I am going to start out by stating you've got to have a decent rolling pin. You need something with steel ball bearings, and a steel rod holding things together. You need a smooth maple pin of heavy weight and solid handles. What you need is a Thorpe rolling pin! These are wonderful rolling pins that do what they are supposed to do, which is to make rolling dough easy.
Thorpe makes various sizes of rolling pins, but the size I recommend is a 3 1/2 inch cylinder, 15 inch barrell pin. It is called the Baker's Special. You just can't go wrong with it. Julia Child had a couple of Thorpe rolling pins in her collection.
The best little biscuit cutter I have ever found was something I found on Ebay and have never seen again.
Oxo Good Grips dry measuring cups and measuring spoons are the bomb!

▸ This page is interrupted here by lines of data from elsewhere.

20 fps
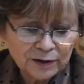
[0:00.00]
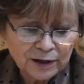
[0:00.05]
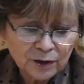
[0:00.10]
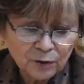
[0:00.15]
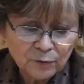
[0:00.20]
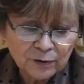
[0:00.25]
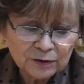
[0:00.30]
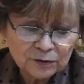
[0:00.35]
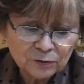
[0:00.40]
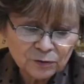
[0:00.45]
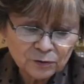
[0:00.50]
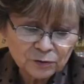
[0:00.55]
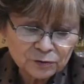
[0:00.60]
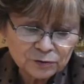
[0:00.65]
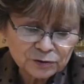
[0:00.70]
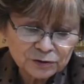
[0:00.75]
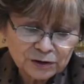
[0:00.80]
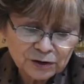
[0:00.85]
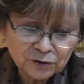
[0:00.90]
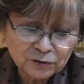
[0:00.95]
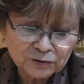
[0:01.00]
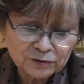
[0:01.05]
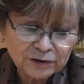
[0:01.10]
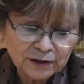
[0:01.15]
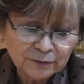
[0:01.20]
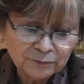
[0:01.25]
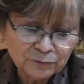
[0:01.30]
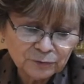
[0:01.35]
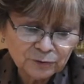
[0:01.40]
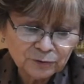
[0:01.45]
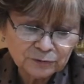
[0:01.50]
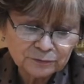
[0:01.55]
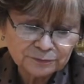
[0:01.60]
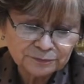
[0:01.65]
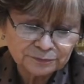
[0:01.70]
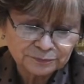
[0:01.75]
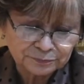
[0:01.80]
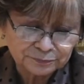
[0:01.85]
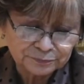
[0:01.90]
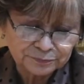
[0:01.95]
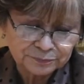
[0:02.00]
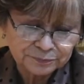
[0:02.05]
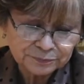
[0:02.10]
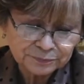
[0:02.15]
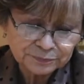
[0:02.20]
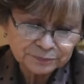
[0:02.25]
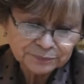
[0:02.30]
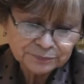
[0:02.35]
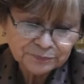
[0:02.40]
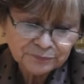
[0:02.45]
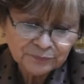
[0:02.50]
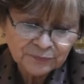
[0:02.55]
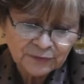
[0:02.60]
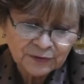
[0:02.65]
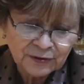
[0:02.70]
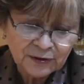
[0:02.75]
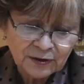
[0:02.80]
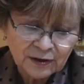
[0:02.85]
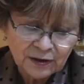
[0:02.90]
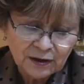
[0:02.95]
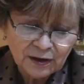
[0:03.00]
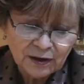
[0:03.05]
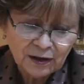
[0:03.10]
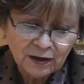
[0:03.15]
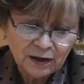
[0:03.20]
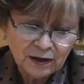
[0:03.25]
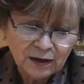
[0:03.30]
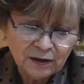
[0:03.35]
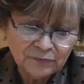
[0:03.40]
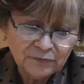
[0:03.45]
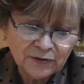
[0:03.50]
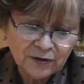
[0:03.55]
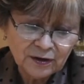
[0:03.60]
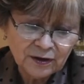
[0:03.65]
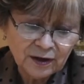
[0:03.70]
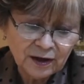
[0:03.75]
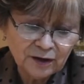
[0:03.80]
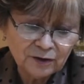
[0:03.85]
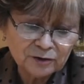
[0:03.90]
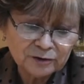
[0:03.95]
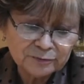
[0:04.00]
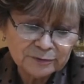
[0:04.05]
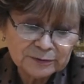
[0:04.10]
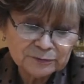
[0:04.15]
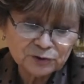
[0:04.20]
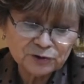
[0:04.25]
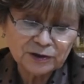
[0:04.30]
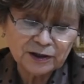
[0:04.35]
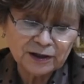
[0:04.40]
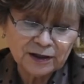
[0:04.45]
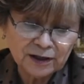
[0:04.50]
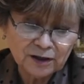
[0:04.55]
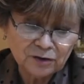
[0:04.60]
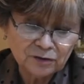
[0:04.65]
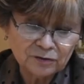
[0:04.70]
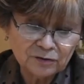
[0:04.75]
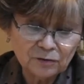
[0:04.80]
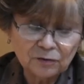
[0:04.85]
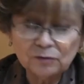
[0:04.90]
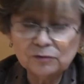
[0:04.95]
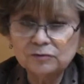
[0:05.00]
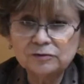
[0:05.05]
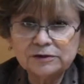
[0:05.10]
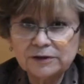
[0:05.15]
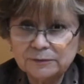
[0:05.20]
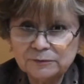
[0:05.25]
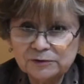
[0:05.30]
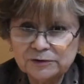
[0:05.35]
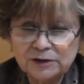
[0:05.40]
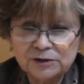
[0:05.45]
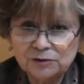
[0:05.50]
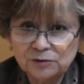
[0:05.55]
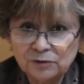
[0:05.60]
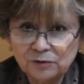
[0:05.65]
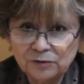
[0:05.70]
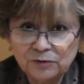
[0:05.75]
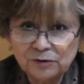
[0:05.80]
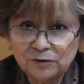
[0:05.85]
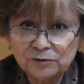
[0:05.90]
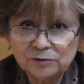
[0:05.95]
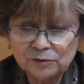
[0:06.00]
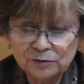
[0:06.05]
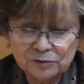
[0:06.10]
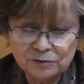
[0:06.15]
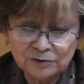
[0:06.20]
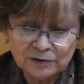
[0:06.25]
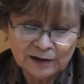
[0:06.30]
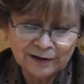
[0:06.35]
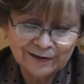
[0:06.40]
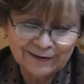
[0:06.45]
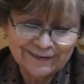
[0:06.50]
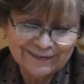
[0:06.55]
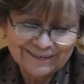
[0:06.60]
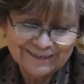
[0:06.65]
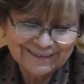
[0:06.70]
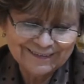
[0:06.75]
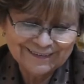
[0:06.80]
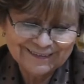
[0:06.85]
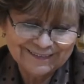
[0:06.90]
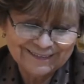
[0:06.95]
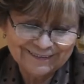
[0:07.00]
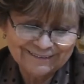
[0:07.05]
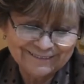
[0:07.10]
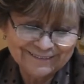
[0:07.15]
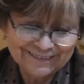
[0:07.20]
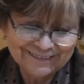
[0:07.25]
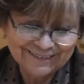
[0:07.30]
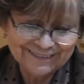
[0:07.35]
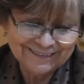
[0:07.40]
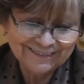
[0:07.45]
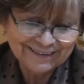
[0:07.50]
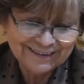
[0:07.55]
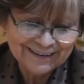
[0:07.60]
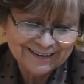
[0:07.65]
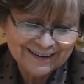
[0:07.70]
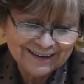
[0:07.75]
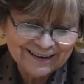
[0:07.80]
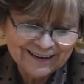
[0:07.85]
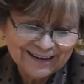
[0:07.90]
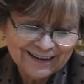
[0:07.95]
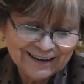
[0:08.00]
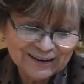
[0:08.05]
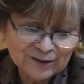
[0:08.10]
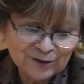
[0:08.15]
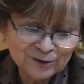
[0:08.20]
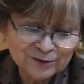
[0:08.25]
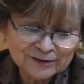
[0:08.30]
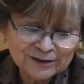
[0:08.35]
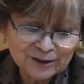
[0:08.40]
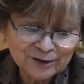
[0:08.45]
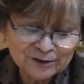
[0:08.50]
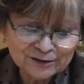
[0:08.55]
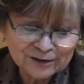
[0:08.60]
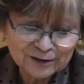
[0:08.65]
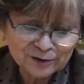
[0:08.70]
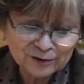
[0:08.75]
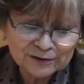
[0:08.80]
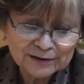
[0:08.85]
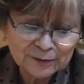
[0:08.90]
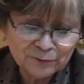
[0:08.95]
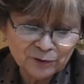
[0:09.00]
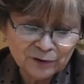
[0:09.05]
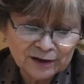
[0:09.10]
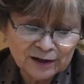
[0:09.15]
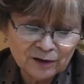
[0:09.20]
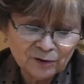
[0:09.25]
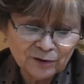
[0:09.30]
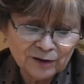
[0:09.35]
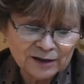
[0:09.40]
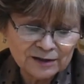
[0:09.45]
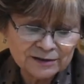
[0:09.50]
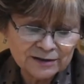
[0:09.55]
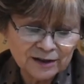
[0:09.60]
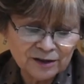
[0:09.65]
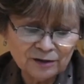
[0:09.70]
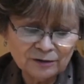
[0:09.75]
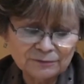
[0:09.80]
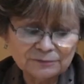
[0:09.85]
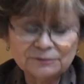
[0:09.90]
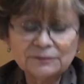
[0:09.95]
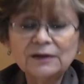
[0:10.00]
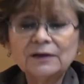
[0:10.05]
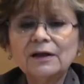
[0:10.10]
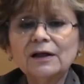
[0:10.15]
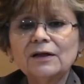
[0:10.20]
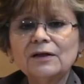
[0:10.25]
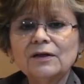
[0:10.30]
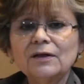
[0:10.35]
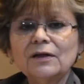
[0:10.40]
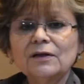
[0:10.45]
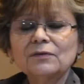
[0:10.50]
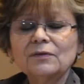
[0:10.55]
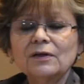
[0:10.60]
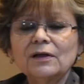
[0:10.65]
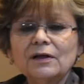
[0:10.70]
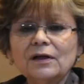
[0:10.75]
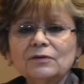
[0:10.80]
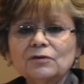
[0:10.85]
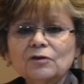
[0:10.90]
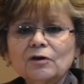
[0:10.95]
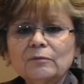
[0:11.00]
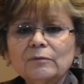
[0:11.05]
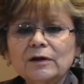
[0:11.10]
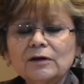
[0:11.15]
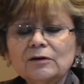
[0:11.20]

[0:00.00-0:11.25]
But when the sons of Ammon, they themselves says, oh, we have become repulsive to David, then the sons of David, the, I'm sorry, the sons of Ammon, what did they say?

They are sturdier than most others and I love the comfy little non-slip handles.
There are only two kinds I recommend. I like Pyrex for various reasons. The are oven safe, microwave safe, widely available, cheap, have handles, and come in wonderful colors/patterns. I have owned my set since the 1970s!
The only other kind of "bowl" I recommend are actually Vollrath stainless steel basins! I like them for the range of huge sizes that are available, they are non-tip, unbreakable, and useful for so many things.
I think that a copper bowl for your Kitchenaid narrow bowl 5qt mixer or your Hobart N-50 mixer is a great investment. The mixer's wire whip when used with these bowls will make you egg whites come immediately to attention. Mine is solid heavy copper and has brass fittings and was made in France for Bridge Corp. These bowls have been discontinued, and I bought one of the last of the inventory. Rarely, they are available on Ebay.
These are copper plated on steel. There are bowls being made now and which are available at: http://www.frenchcopperstudio.com/kitchenaid.html
If you are just starting out and have limited funds to spend, I always find that the old Corningware baking pans are a great buy. I can't think of any others I like better. Pie pans, loaf pans, square and round cake pans are available and pretty cheap. Your pie crusts and your bread crusts will be nice and crisp.
And of course there is always many sizes of pyrex measuring cups to choose from. My mother, grandmothers, and everybody else I know uses them.
I found some really fantastic enameled cast iron bakeware that I would like to share with you. Bundt pans, muffin pans, loaf pans, rectangular baking pans, round baking pans, and even pans I use for small pies!
Yes, I have a double oven range, but for some things this item is incredible. I found a stainless steel Farberware Turbo Convection oven. It is not only good for baking but also with the optional dehydrating trays I found on Ebay, it substitutes for a food dehydrator!
And how could I forget half sized commercial aluminum sheet pans? I like the heaviest gauge ones by Lincolnware. They are cheap when bought used from a restaurant supply store.
You know you need these for cooling cakes, pies, cookies, bread, etc. They should be large and strong and stable. You may also want to use them for draining fried foods or icing a cake, or whatever. I like the woven wire grates that are designed to be used in stainless steel hotel pans. Cafeterias often use them in the hotel pans to keep food hot on the buffet line. These wire grates come in all the sizes you can find hotel pans in. I like the large ones best.
Marble Pastry Table
You need a good surface for making pastries, and if you don't have stone, metal, or their equivilent, you you need a piece of marble. Marble is excellent for the purpose because it is naturally cool, impervious to fats, and stays dry -- perfect for pastry.
I lucked up on a marble topped dining table [30 by 52 inches] in a thrift shop one day for about $130. I had no use for the table base because I had an idea. I took my grandmother's rather wobbly oval gateleg breakfast table and put the marble on top. So, just off my kitchen, the marble topped table is available for use as a pastry surface. And what is even better, the weight of the marble stablizes the table! I love brainstorms!
And repeating myself again, you need a heavy duty dependable mixer. This 1930s Kitchenaid model G mixer is mine, but I also recommend a Hobart N-50 either new or used.
What more can I say?
Totally non-essential, yet useful if you have one, is a flour sifter. As usual, I chose one that not only meets my needs but is pretty also.